Ira hizo dibujos en el aire.

—Maderas finas de toda clase: revestimientos, bibliotecas muy trabajadas, reproducciones muy especializadas de muebles antiguos. ¡No existen muebles antiguos imitados en la Mansión Delys, podría decírtelo! Ni la misma Danforth & Co. podría haber construido ese notable clavicordio del siglo XVI que hay en el salón. Yo no soy músico, pero tengo un ojo clínico para los muebles antiguos.

—¿Qué era lo que quería el tío Gilbert? ¿Detrás de qué andaba realmente?

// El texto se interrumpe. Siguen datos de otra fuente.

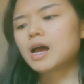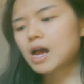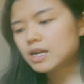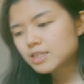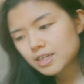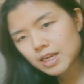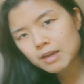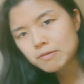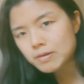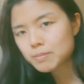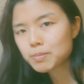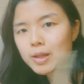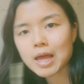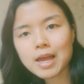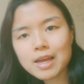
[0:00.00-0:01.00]
I didn't have
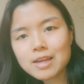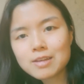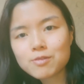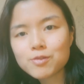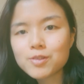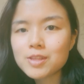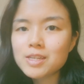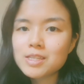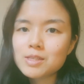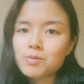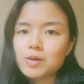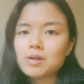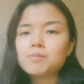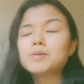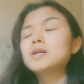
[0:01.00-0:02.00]
it planned for this
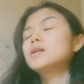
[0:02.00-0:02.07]
one,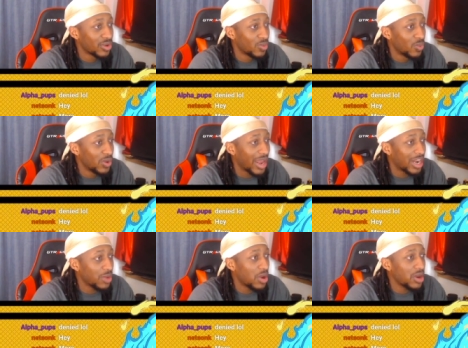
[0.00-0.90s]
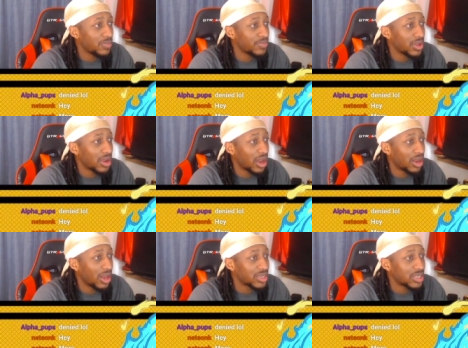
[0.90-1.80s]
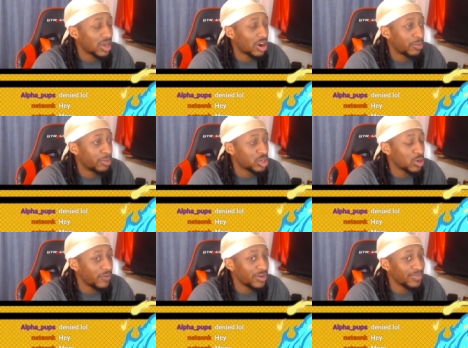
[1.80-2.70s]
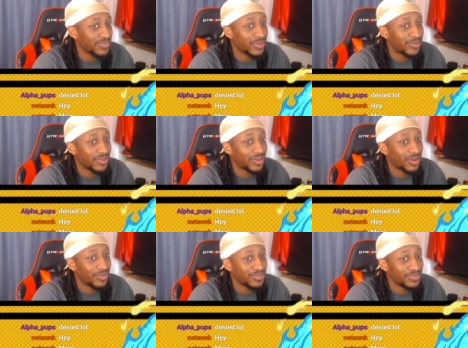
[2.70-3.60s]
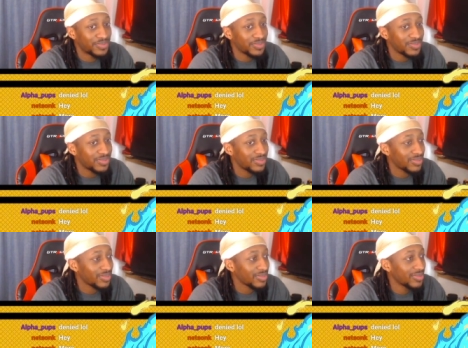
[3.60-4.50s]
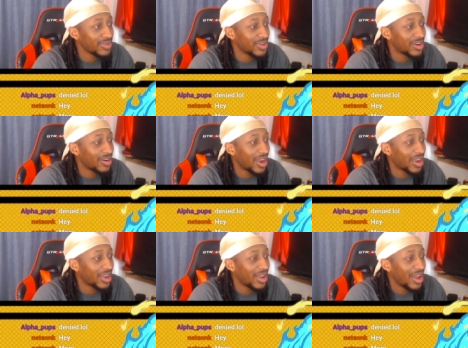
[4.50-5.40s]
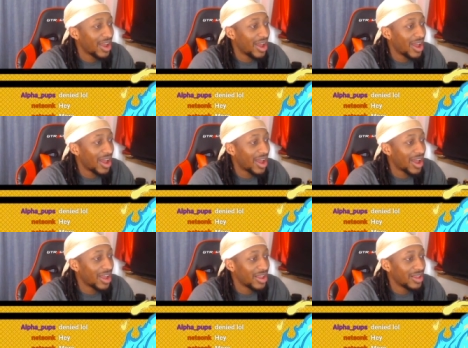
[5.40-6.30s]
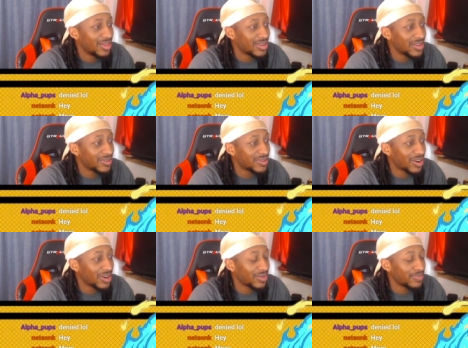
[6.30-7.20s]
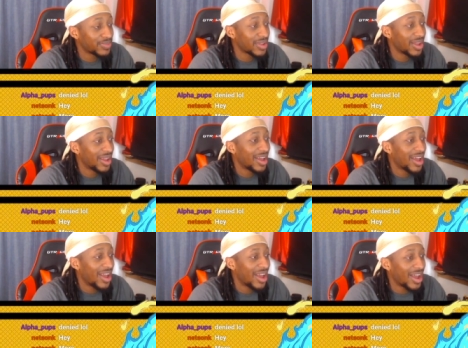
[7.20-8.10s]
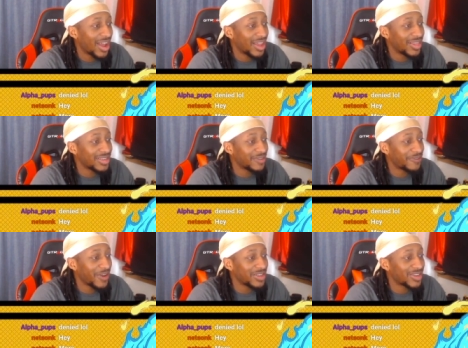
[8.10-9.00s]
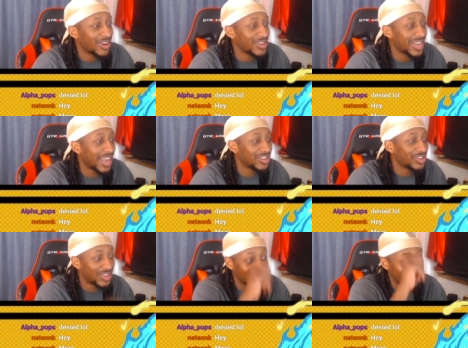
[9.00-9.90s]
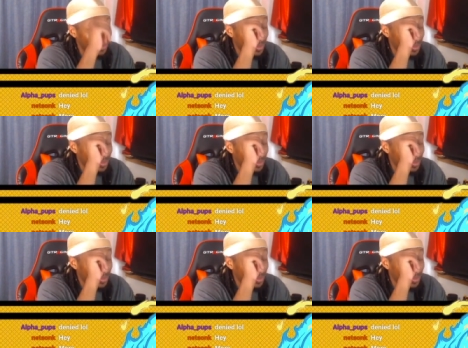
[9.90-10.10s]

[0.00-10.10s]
Wouldn't anyone? Unless they're a pushover? For real. Alright. Haha. This is starting... Haha. This is finally starting to get interesting.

—No te lo podría decir, —Rutledge, que por algún motivo había vacilado al mencionar el clavicordio del recibimiento, parecía ahora despertar—. Pero todo esto difícilmente viene al caso, ¿verdad? ¡Estas sospechas tuyas, Jeff! Dave y Serena, entiendo, te hicieron creer que estaban financieramente tan cómodos como siempre hasta ahora, No te dijeron, posiblemente, que tú mismo serías coheredero en caso de que les sucediera alguna desgracia.

—No.

—Por su aire de tensión e inquietud, cuando os encontré a vosotros tres ayer por la noche, tuve más que sospechas de que ellos no te habían dicho nada. Lo supuse, y con cierta imprudencia sugerí lo mismo.

Ellos lo sabían, ¿verdad?

—¡Sí, claro que lo sabían! Tú y yo podemos comprender su renuencia a hablar claramente. Pero sabían asimismo que sería mi deber ponerte al tanto de todo. Me han dejado el trabajo a mí; yo lo he hecho; y la hora es muy avanzada. Cuando pienso en ellos: solos en esa casa tan grande, con poco juicio, con el mismo Harald ausente y nadie que les aconseje sino un viejo cascajo como yo, a veces me pregunto…

En la quietud de la noche, inquietamente, el teléfono de la otra habitación comenzó a sonar.

Ira Rutledge conectó la extensión del teléfono sobre la mesa, junto a su codo, y lo cogió.

Jeff se puso de pie y se acercó. Sería inexacto decir que sintió un presentimiento terrorífico al oír sonar el teléfono. Pero sintió algo parecido cuando Ira contestó y la voz de Dave Hobart se alzó con tanta claridad como si el teléfono estuviera en el mismo oído de Jeff.

¿Ira? Y-Yo…

—Sí, aquí habla Ira Rutledge. ¿Qué pasa, Dave? ¿Por qué llamas a estas horas de la noche?

—Le llamo —gritó Dave—, después de haber llamado al médico de la familia. No es por el mismo motivo, ¡pero quiero saber qué hago! ¡La casa está alborotada; la policía está aquí; hay un infierno por todas partes!

—Dave, serénate. ¡Te pido por todos los cielos que te calmes! No debes inquietar a tu hermana con tu conducta atolondrada, y más con esas voces destempladas. ¡Serena! ¡Piensa en Serena! ¿Dónde está Serena?

—Bueno, ese es el motivo por el que le llamo —contestó Dave. Entonces, antes de que su voz se alzara hasta quebrarse, agregó—: Serena está muerta.